◆ **Exercise goal**:
Only the tail of the listing is wanted: the line containing "[30:17.73-30:18.63]" and all after it, repeated exactly, pictures omitted.

─── Extracted information

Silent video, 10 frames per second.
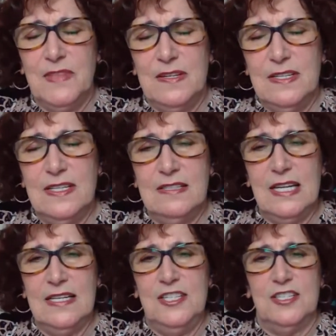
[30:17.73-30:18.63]
he,
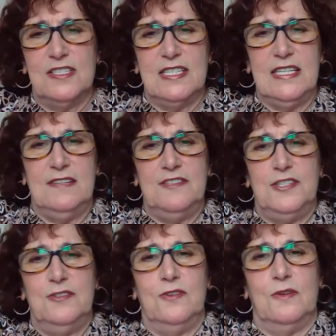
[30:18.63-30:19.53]
he just gives
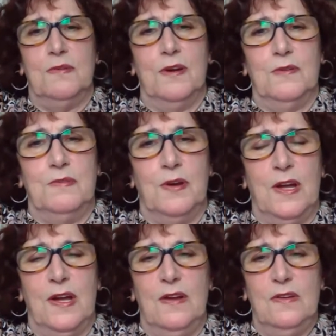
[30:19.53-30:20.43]
you a, a,
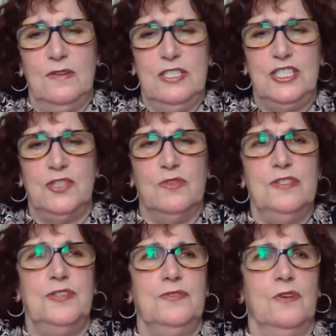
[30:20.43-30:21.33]

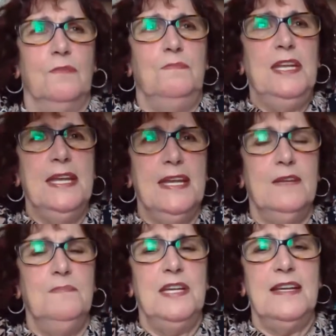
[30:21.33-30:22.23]
shows you a
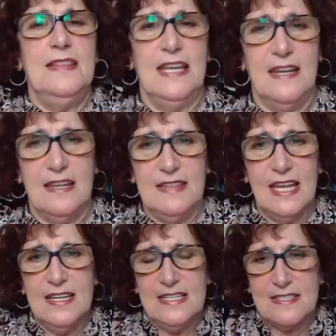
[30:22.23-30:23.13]
big, big thing, and
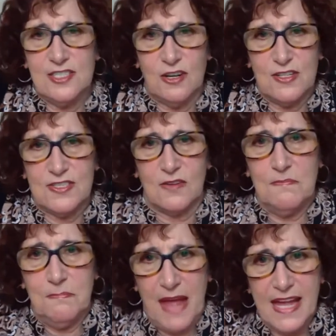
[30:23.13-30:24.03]
then he starts
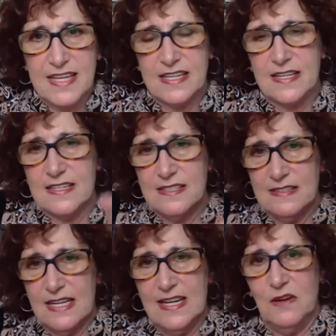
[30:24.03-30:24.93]
unpacking
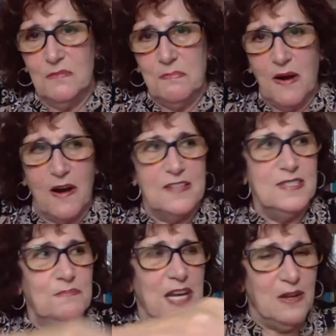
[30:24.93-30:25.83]
little
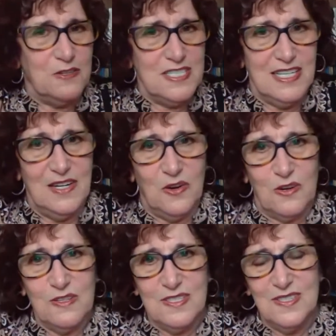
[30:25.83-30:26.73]
parts because he
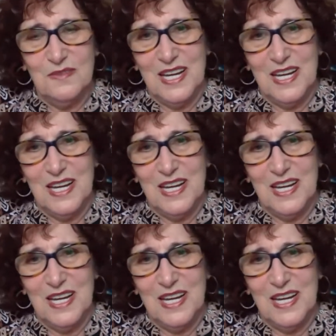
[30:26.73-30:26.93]
knows,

──────

◆ **Response**:
[30:17.73-30:18.63]
he,
[30:18.63-30:19.53]
he just gives
[30:19.53-30:20.43]
you a, a,
[30:20.43-30:21.33]

[30:21.33-30:22.23]
shows you a
[30:22.23-30:23.13]
big, big thing, and
[30:23.13-30:24.03]
then he starts
[30:24.03-30:24.93]
unpacking
[30:24.93-30:25.83]
little
[30:25.83-30:26.73]
parts because he
[30:26.73-30:26.93]
knows,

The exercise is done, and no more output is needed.